→ **TASK BRIEF**:
Leave out the pictures and retype, exactly, the lines below from the line with "Video frames at 20" up to and including the line with "[21.00-21.40s]", nothing more.
[[ GIVEN RECORDS, beginning ]]
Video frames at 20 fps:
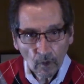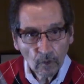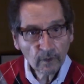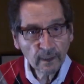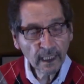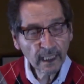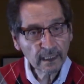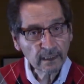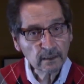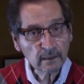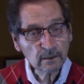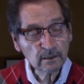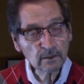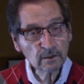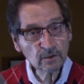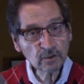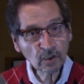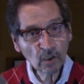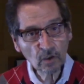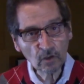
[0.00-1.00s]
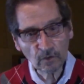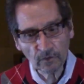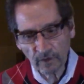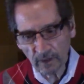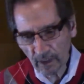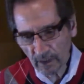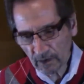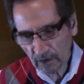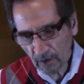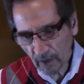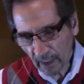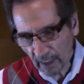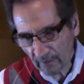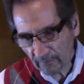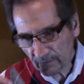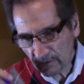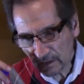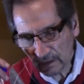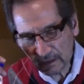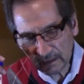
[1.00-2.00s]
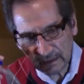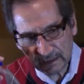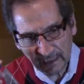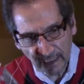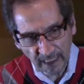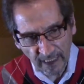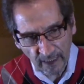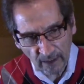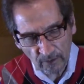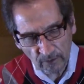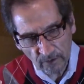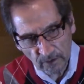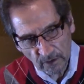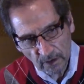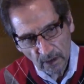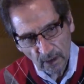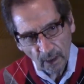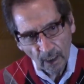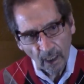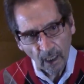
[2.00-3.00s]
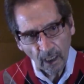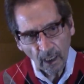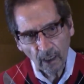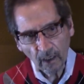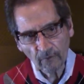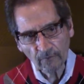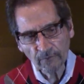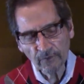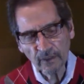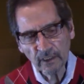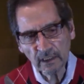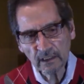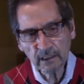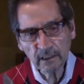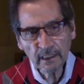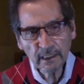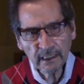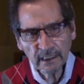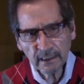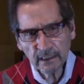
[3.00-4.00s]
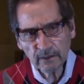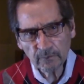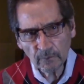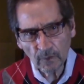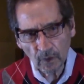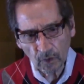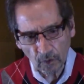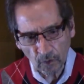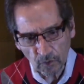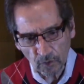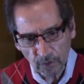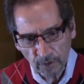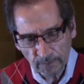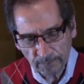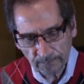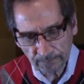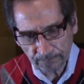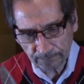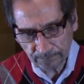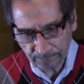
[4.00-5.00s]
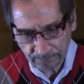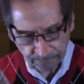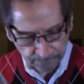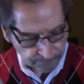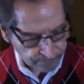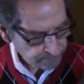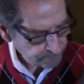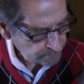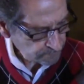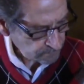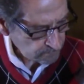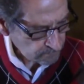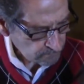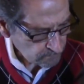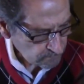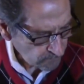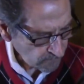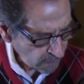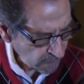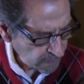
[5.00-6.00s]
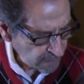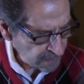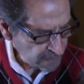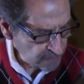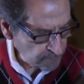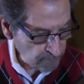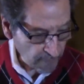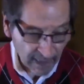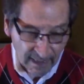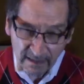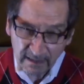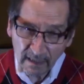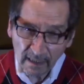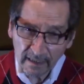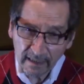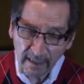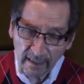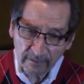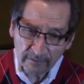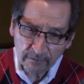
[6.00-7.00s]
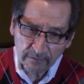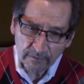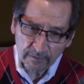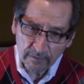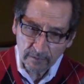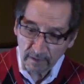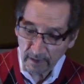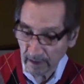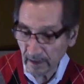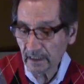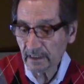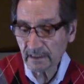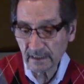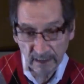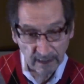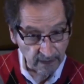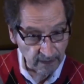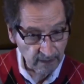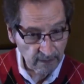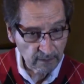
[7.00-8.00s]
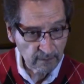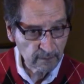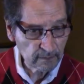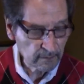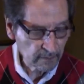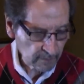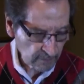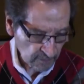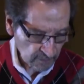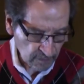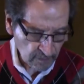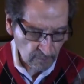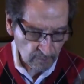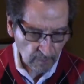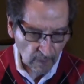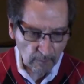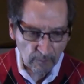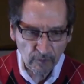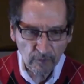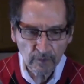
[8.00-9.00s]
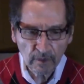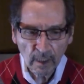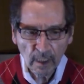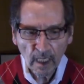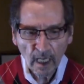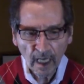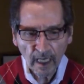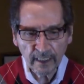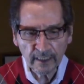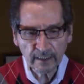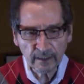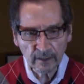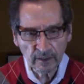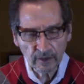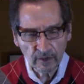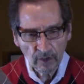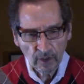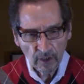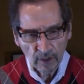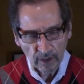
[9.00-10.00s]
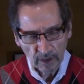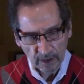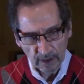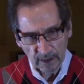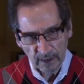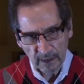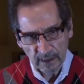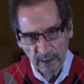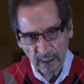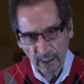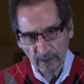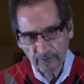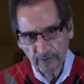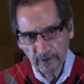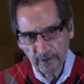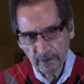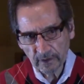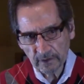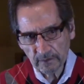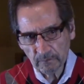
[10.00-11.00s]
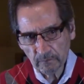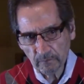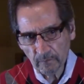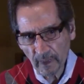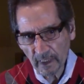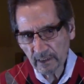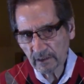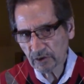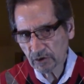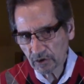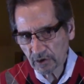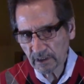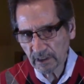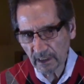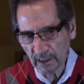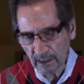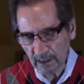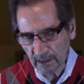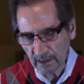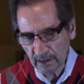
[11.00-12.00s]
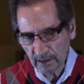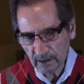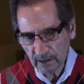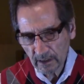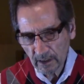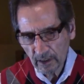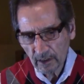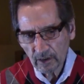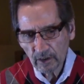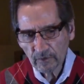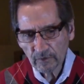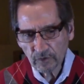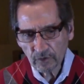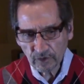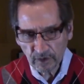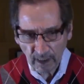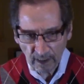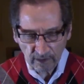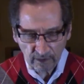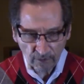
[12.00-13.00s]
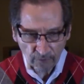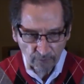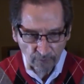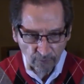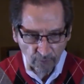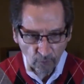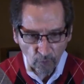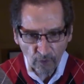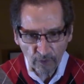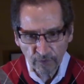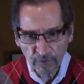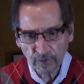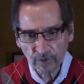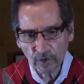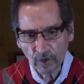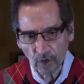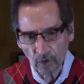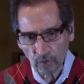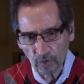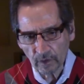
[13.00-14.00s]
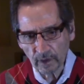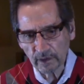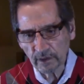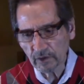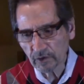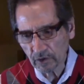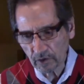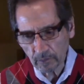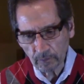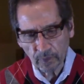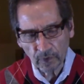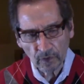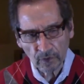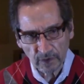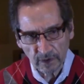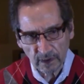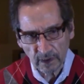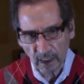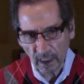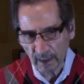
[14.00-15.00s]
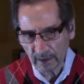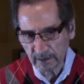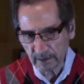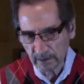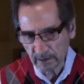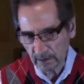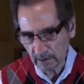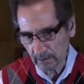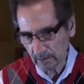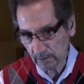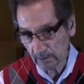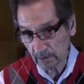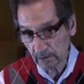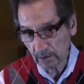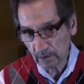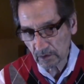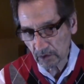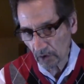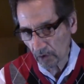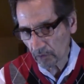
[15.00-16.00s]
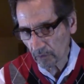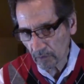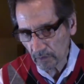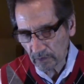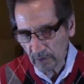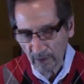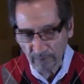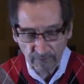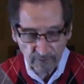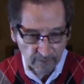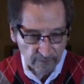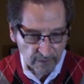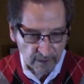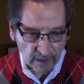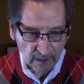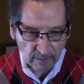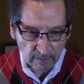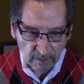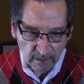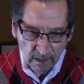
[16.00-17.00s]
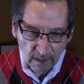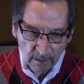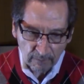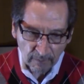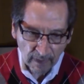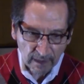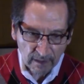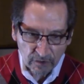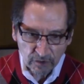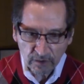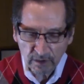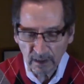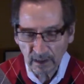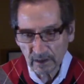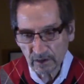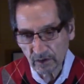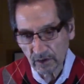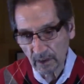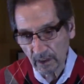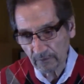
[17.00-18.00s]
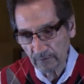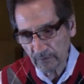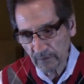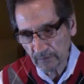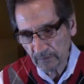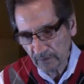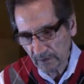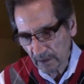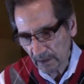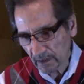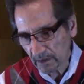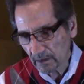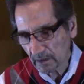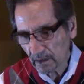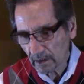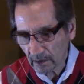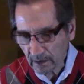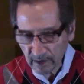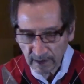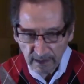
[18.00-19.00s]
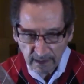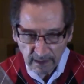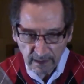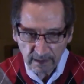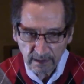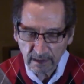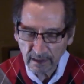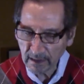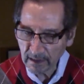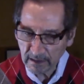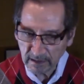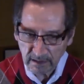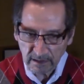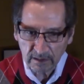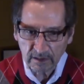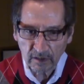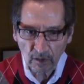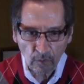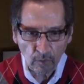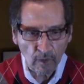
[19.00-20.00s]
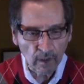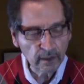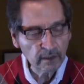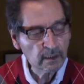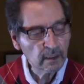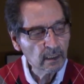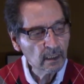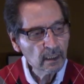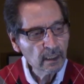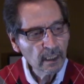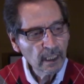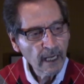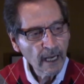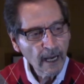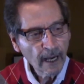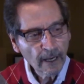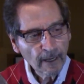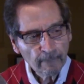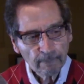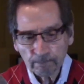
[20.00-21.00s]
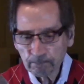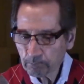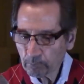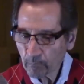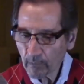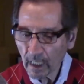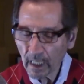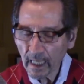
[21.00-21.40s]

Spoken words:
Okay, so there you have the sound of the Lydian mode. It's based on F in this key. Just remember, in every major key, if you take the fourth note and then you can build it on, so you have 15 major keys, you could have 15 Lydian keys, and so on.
[[ GIVEN RECORDS, end ]]
[[ GIVEN RECORDS, beginning ]]
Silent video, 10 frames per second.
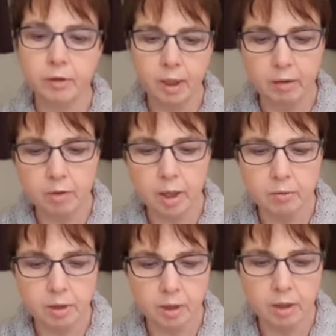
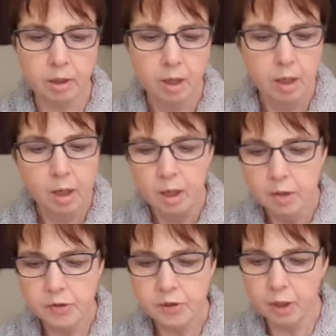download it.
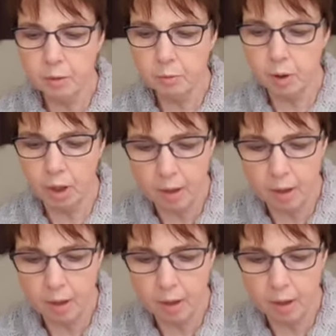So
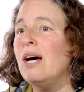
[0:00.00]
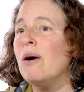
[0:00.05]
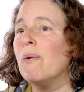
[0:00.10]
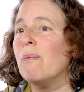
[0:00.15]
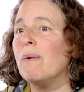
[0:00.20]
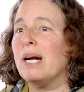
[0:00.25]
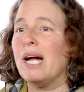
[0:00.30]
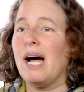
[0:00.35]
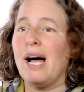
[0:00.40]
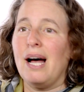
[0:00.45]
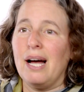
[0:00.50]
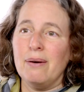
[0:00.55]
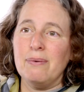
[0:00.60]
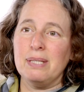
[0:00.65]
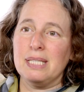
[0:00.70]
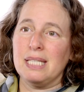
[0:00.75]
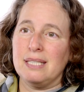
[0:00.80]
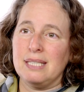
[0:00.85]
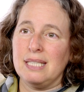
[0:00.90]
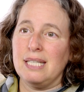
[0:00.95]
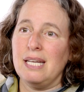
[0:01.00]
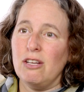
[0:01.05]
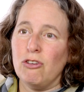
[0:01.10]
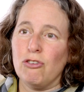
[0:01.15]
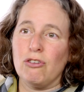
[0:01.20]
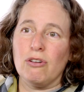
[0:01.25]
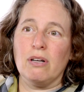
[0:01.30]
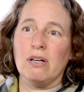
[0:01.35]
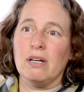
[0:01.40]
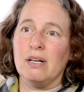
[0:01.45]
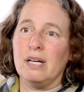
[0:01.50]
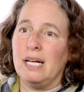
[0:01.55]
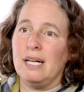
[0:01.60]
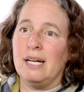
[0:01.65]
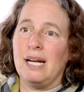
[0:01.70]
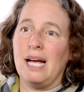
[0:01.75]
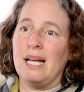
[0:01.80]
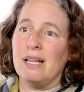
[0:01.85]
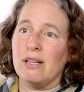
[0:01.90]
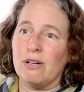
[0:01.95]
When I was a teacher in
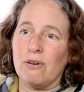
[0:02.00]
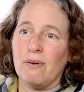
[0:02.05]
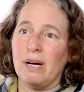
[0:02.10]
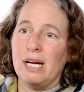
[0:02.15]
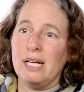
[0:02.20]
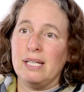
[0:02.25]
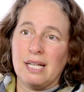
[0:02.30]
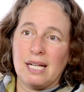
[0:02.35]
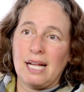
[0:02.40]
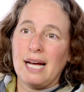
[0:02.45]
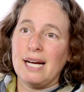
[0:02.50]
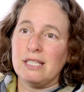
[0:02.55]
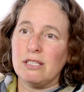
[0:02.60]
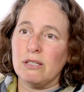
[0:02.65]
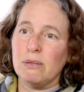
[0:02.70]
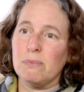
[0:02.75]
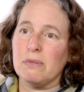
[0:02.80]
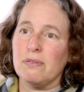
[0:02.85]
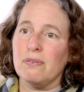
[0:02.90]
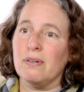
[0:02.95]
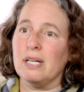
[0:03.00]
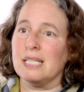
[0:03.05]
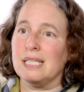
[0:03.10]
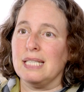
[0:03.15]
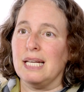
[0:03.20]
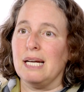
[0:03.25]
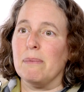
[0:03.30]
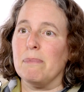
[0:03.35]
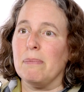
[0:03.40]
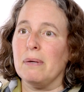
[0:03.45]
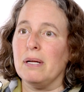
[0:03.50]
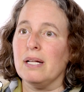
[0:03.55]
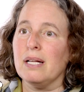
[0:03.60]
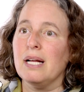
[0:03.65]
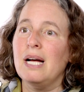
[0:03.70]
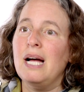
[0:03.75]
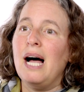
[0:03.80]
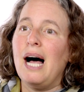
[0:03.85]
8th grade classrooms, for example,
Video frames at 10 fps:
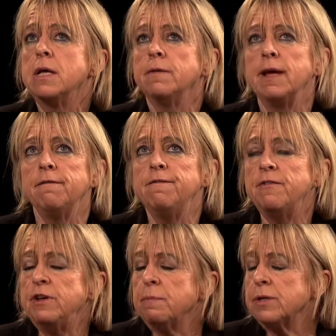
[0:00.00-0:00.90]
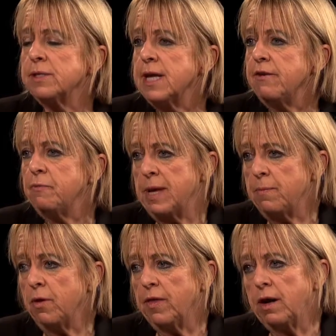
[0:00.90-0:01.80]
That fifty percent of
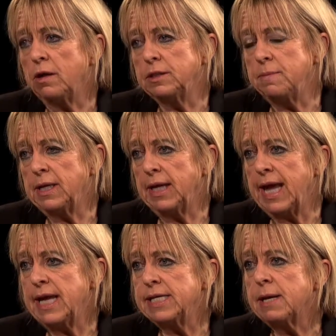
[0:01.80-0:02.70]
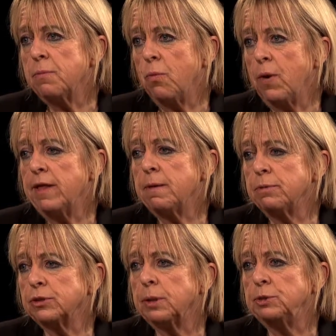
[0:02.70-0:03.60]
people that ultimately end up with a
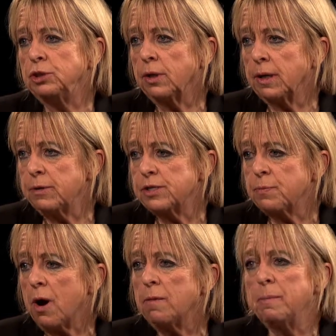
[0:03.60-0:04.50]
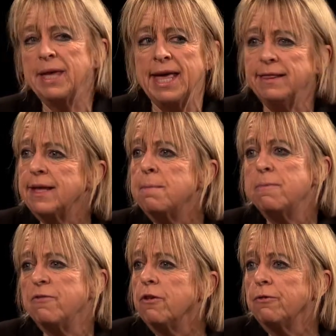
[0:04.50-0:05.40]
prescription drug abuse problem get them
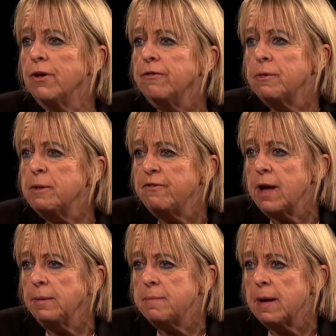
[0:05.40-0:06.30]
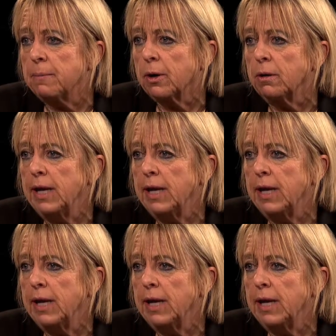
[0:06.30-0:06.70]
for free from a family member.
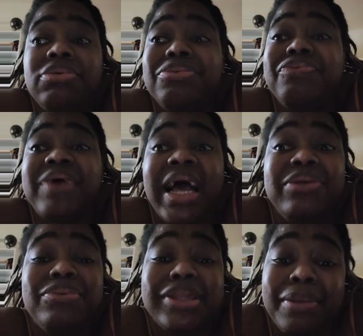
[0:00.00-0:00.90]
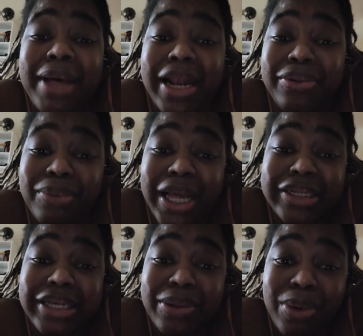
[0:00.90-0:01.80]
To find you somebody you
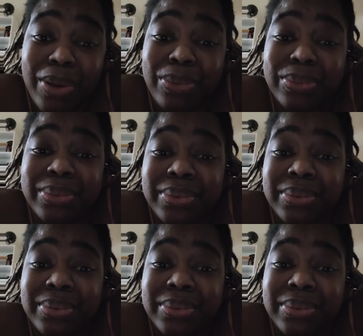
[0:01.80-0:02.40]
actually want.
[[ GIVEN RECORDS, end ]]
[[ GIVEN RECORDS, beginning ]]
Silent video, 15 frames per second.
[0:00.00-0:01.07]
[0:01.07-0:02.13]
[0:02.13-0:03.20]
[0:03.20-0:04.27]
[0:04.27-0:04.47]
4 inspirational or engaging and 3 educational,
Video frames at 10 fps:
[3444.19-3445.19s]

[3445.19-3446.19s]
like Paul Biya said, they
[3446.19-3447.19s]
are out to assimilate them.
[[ GIVEN RECORDS, end ]]
→ **TASK RESULT**:
Video frames at 20 fps:
[0.00-1.00s]
[1.00-2.00s]
[2.00-3.00s]
[3.00-4.00s]
[4.00-5.00s]
[5.00-6.00s]
[6.00-7.00s]
[7.00-8.00s]
[8.00-9.00s]
[9.00-10.00s]
[10.00-11.00s]
[11.00-12.00s]
[12.00-13.00s]
[13.00-14.00s]
[14.00-15.00s]
[15.00-16.00s]
[16.00-17.00s]
[17.00-18.00s]
[18.00-19.00s]
[19.00-20.00s]
[20.00-21.00s]
[21.00-21.40s]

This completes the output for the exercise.